Burke can weigh it all, including uncharged crimes, said Lisa Linsky, the former chief of the Westchester County district attorney’s Child Abuse and Sex Crimes Bureau, now in private practice.

“The life history and contributions an offender has made to society generally are taken into account by a sentencing judge,” Linsky said. “Here, Weinstein has a lifetime of bullying and threatening, violent behavior that lacked compassion and empathy for the women he assaulted.”

What are Weinstein’s arguments for leniency?

Weinstein’s lawyers on Monday filed their own sentencing request with the court, asking for five years in prison.

“Mr.

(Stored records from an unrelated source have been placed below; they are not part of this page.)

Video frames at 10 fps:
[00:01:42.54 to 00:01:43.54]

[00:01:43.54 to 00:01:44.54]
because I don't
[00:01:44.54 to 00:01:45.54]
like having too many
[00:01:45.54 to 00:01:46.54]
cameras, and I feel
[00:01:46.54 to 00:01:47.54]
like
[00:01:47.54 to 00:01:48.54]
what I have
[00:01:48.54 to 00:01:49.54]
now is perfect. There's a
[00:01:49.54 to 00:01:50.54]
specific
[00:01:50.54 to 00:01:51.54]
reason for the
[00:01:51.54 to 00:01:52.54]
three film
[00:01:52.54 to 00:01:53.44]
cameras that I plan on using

Weinstein’s life has been destroyed,” they wrote to Burke, referring to a fall “perhaps unmatched in the age of social media.” Their client has lost his livelihood and, given his age and health, doesn’t deserve “a de facto life sentence,” they argued.

Weinstein’s Life Behind Bars Is Hospital Jails and TV Fights

Weinstein, who had a heart blockage cleared last week, according to a spokesman, and is recovering from a back surgery last year, is being held in an infirmary in New York City’s Rikers Island jail complex.

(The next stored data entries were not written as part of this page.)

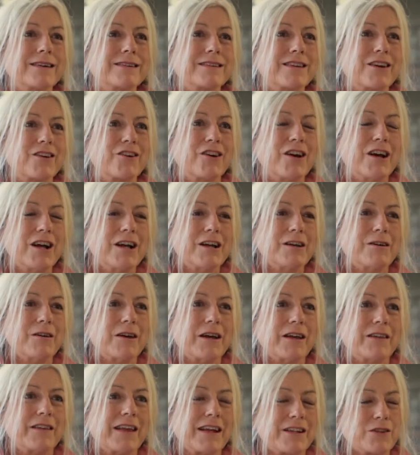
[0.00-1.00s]
So
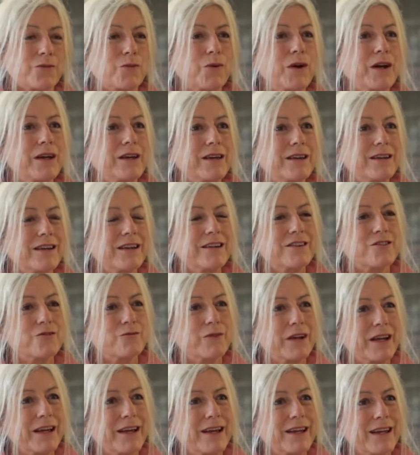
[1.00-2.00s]
that's where you need to
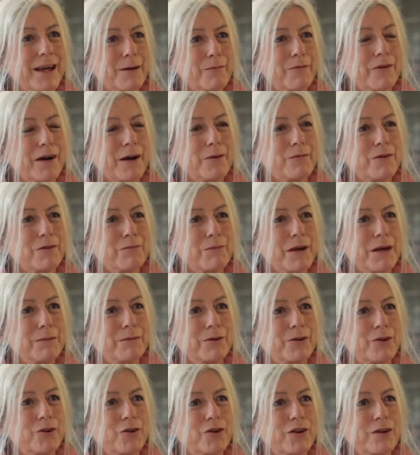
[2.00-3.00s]
really collaborate with
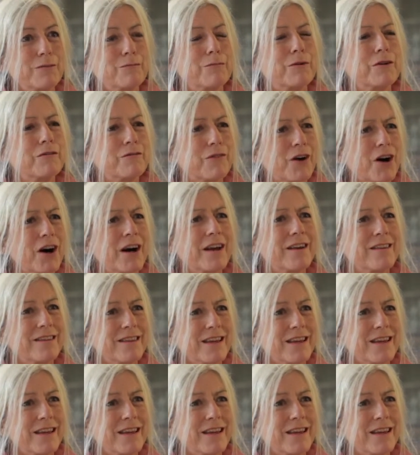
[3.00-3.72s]
people who can provide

The defense noted that he was cleared of the more serious of two rape charges as well as two counts of predatory sexual assault, which carry terms as long as life in prison. Despite that and the absence of prior convictions, they said, any prison term “will no doubt prove much more difficult for Mr. Weinstein than for most other inmates” because of his notoriety.

Criminal defense lawyer Maurice Sercarz said the defense could argue for a break because the system isn’t set up to “differentiate between a young kid with a record of violence and gang affiliation and someone who’s 67, uses a walker and just had heart surgery.” Any sentence served in the state prison system “is going to be very hard time for Weinstein,” said Sercarz.

Where will Weinstein serve his time?

From Rikers he will be sent to the Downstate Correctional Facility in Fishkill, New York, a maximum-security prison where inmates from New York City receive a medical assessment by state correction officials before they’re assigned to a prison in the state. While Burke may recommend a facility -- such as one of the institutions with residential medical units, which include Coxsackie, Bedford Hills and Fishkill -- it will be up to state authorities to determine where Weinstein serves his time.

The length of the sentence Burke imposes may also be a factor in determining whether Weinstein goes to a maximum- or medium-security facility, state officials said.

What happens to the sexual assault charges in Los Angeles?

On the first day of his trial, Los Angeles prosecutors unveiled their own sex crimes indictment against Weinstein, with charges that carry a prison term as long as 28 years. Weinstein could be moved to a Southern California lockup to face trial there, Bederow said.

The case is People v. Weinstein, 450293/2018, New York State Supreme Court (Manhattan).